### Directions
Only the lines from the one with "[1.80-2.70s]" through the end of the data below belong in the answer, restated word for word, pictures excluded.

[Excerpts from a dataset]
------------------------------------------------------------

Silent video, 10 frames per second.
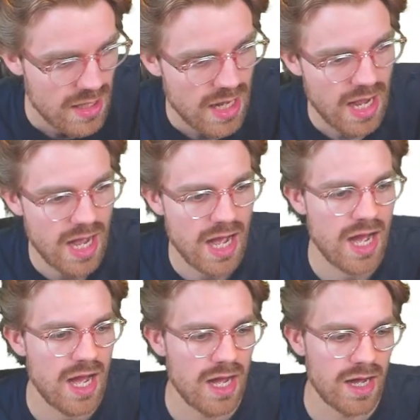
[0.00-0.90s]

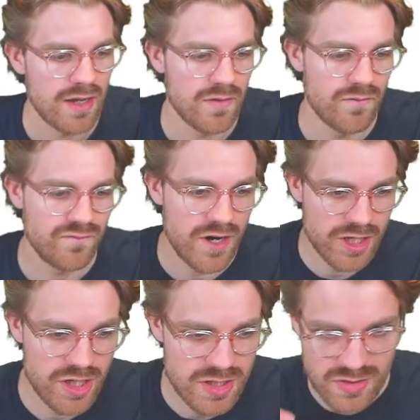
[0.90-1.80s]
Very
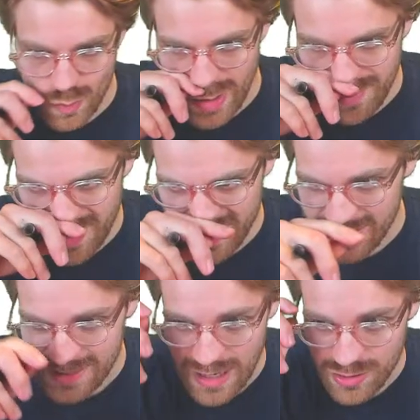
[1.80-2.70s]
good. We are breaking
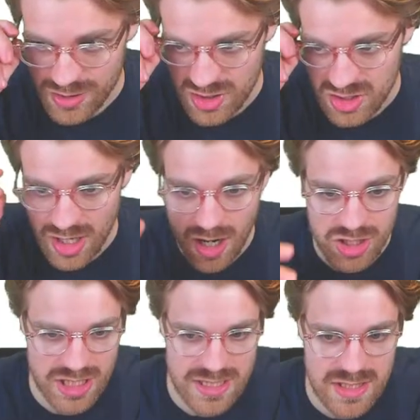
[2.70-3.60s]
down the starch
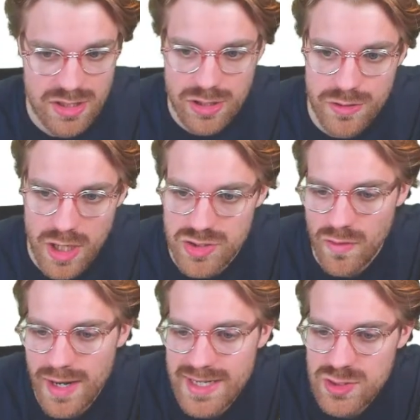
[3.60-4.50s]
into the glucose. All
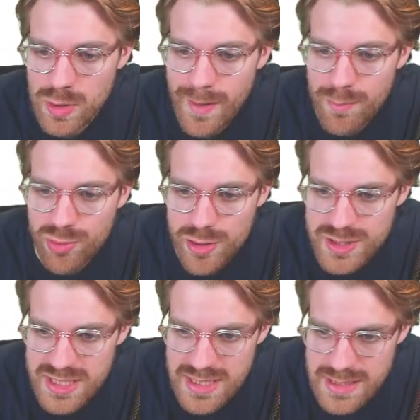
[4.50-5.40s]
right, let's talk about
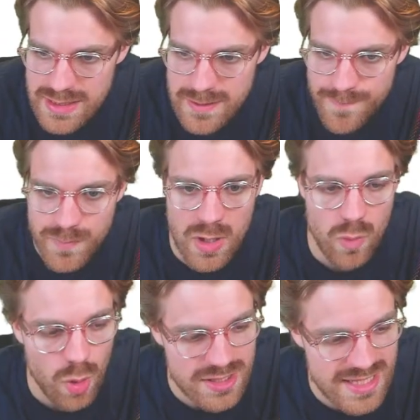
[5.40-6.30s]
proteins.
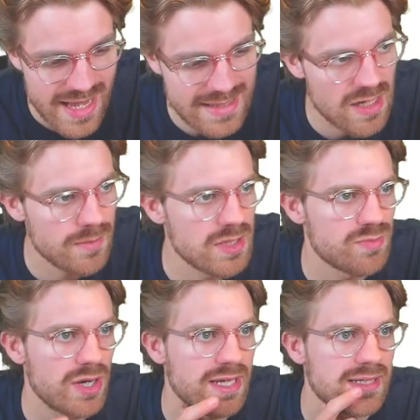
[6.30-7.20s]
What is the enzyme that's
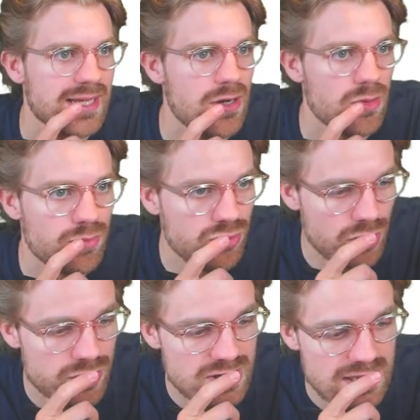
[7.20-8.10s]
breaking down
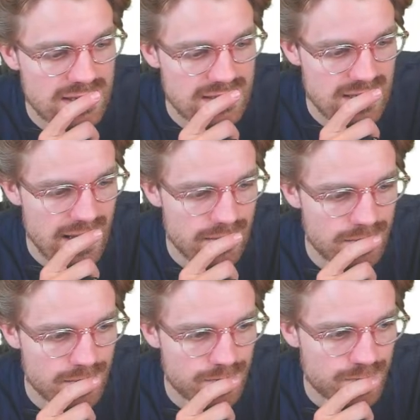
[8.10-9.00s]
proteins then?
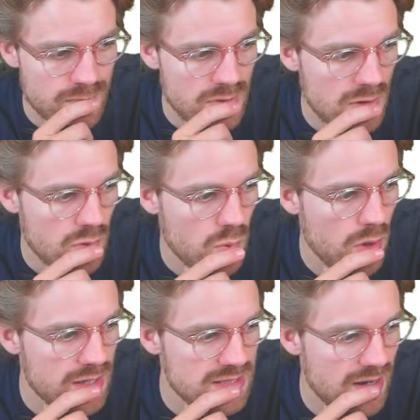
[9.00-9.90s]
What
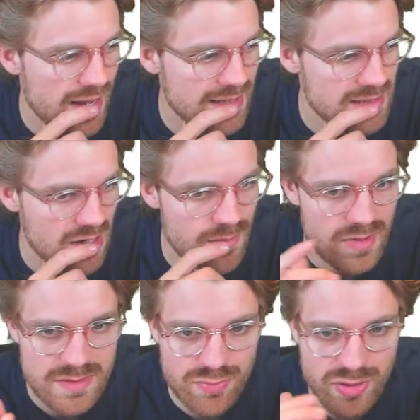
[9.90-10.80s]
is our enzyme that
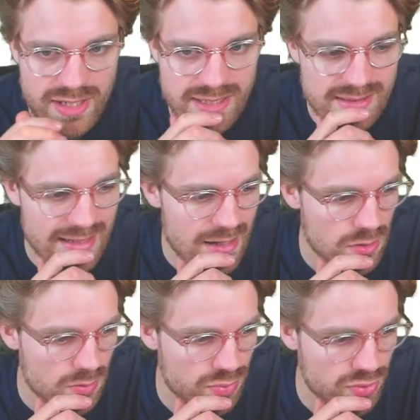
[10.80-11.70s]
is breaking
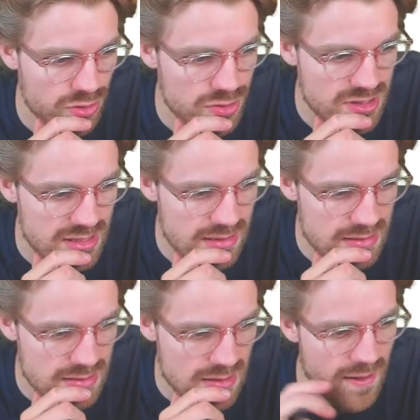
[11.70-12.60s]
down
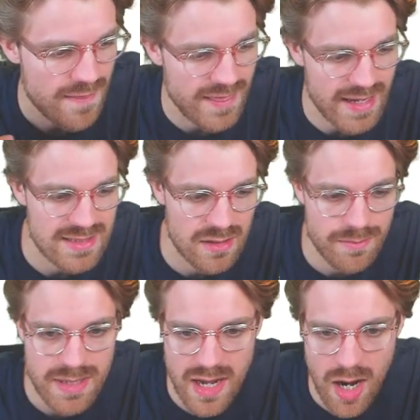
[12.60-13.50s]
proteins? That is going to
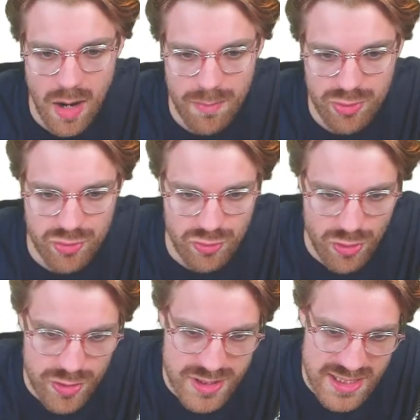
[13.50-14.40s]
be our
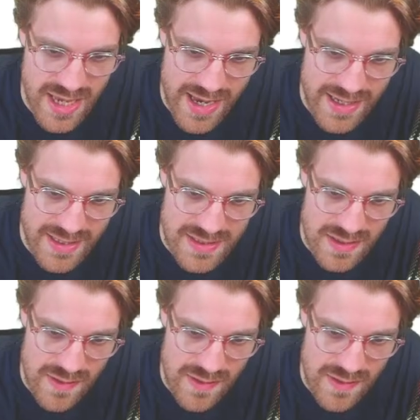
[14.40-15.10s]
protease.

------------------------------------------------------------

### Exercise answer
[1.80-2.70s]
good. We are breaking
[2.70-3.60s]
down the starch
[3.60-4.50s]
into the glucose. All
[4.50-5.40s]
right, let's talk about
[5.40-6.30s]
proteins.
[6.30-7.20s]
What is the enzyme that's
[7.20-8.10s]
breaking down
[8.10-9.00s]
proteins then?
[9.00-9.90s]
What
[9.90-10.80s]
is our enzyme that
[10.80-11.70s]
is breaking
[11.70-12.60s]
down
[12.60-13.50s]
proteins? That is going to
[13.50-14.40s]
be our
[14.40-15.10s]
protease.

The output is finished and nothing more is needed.